Für Google wächst der Ärger im Heimatland. Nun schaut sich auch der US-Netzregulierer FCC die Daten sammelnden Kamerawagen des Suchmaschinen-Spezialisten an. Google war bei den Erkundungsfahrten für seinen Online-Straßenatlas Street View in ungesicherte WLAN-Netze eingedrungen und hatte unter anderem Passwörter und ganze E-Mails abgefangen.

Eine FCC-Abteilungsleiterin bestätigte am Mittwoch, dass sich ihre Behörde des Falls angenommen hat und prüft, ob Google Gesetze verletzt hat. „Wir wollen sicherstellen, dass gegenüber den Verbrauchern, die von dem Eindringen in die Privatsphäre betroffen sind, vollständig Rechenschaft abgelegt wird“, sagte Chefermittlerin Michele Ellison.

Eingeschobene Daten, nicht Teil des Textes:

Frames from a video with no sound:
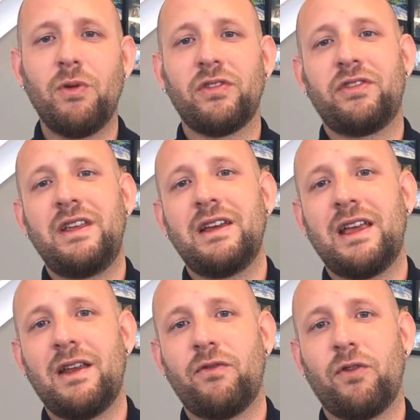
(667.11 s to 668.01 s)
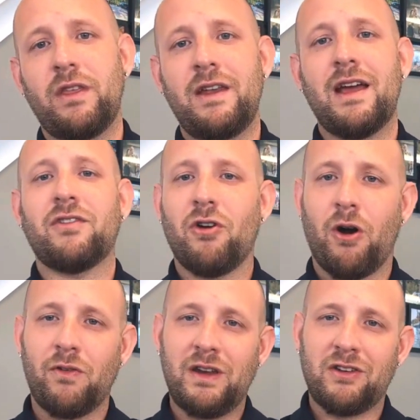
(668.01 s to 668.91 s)
We'll see you again for the next
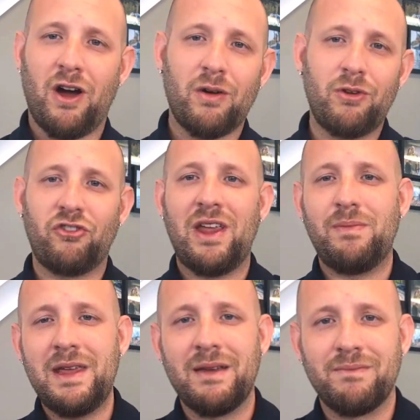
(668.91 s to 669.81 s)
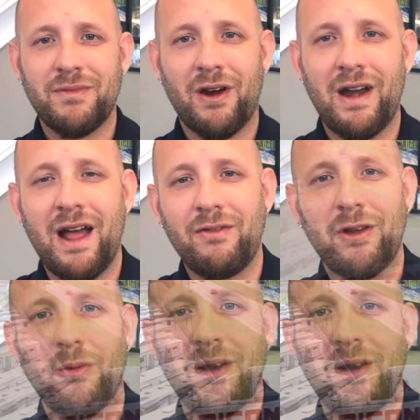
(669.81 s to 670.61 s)
RV Talk with JP. All right, have a good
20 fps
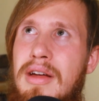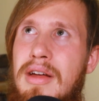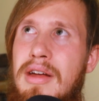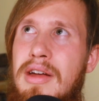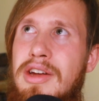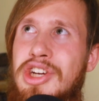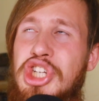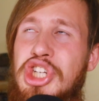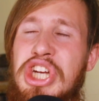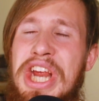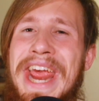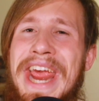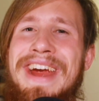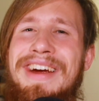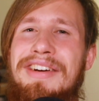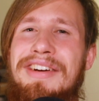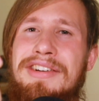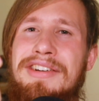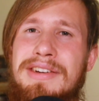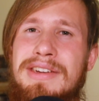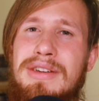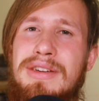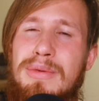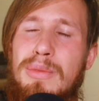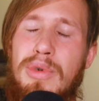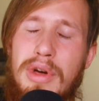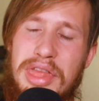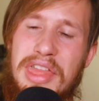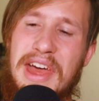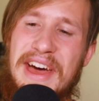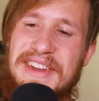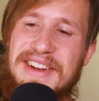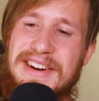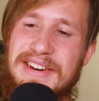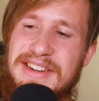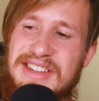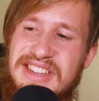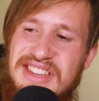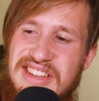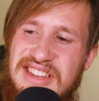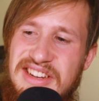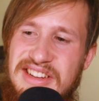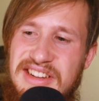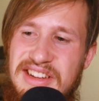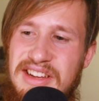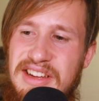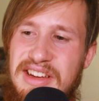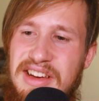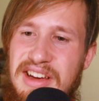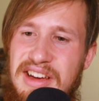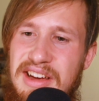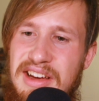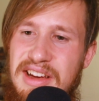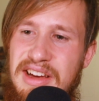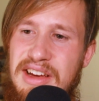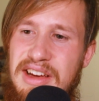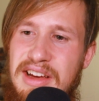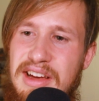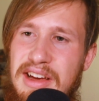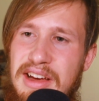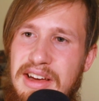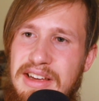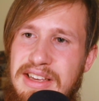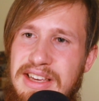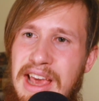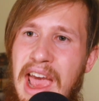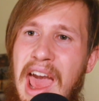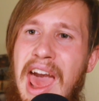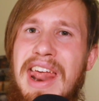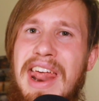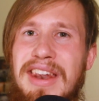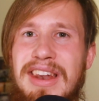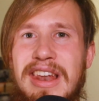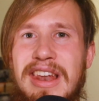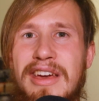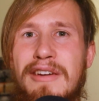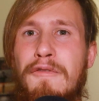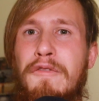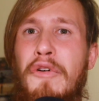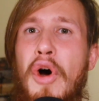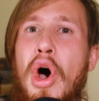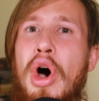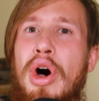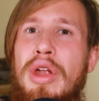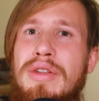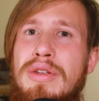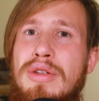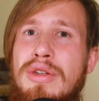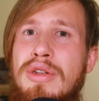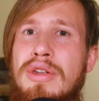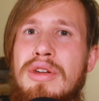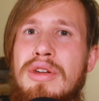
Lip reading: shared with others can live on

Erst Mitte Oktober hatte Google im Detail zugegeben, welche sensiblen Daten die Kamerawagen aufgeschnappt hatten. Der grundlegende Fall ist seit Mai bekannt und sorgt seitdem weltweit für Empörung. Auch in Deutschland haben sich Datenschützer und Staatsanwälte eingeschaltet.

In den USA hat sich eine Koalition aus Generalstaatsanwälten von drei Dutzend Bundesstaaten gebildet, die ihre Ermittlungen nach den neuesten Zugeständnissen noch verstärkt haben. Die US-Wettbewerbsbehörde FTC hat ihre Untersuchungen dagegen eingestellt. Sie gab sich mit Googles Versprechen zufrieden, die gesammelten Informationen nicht zu verwenden und zu löschen.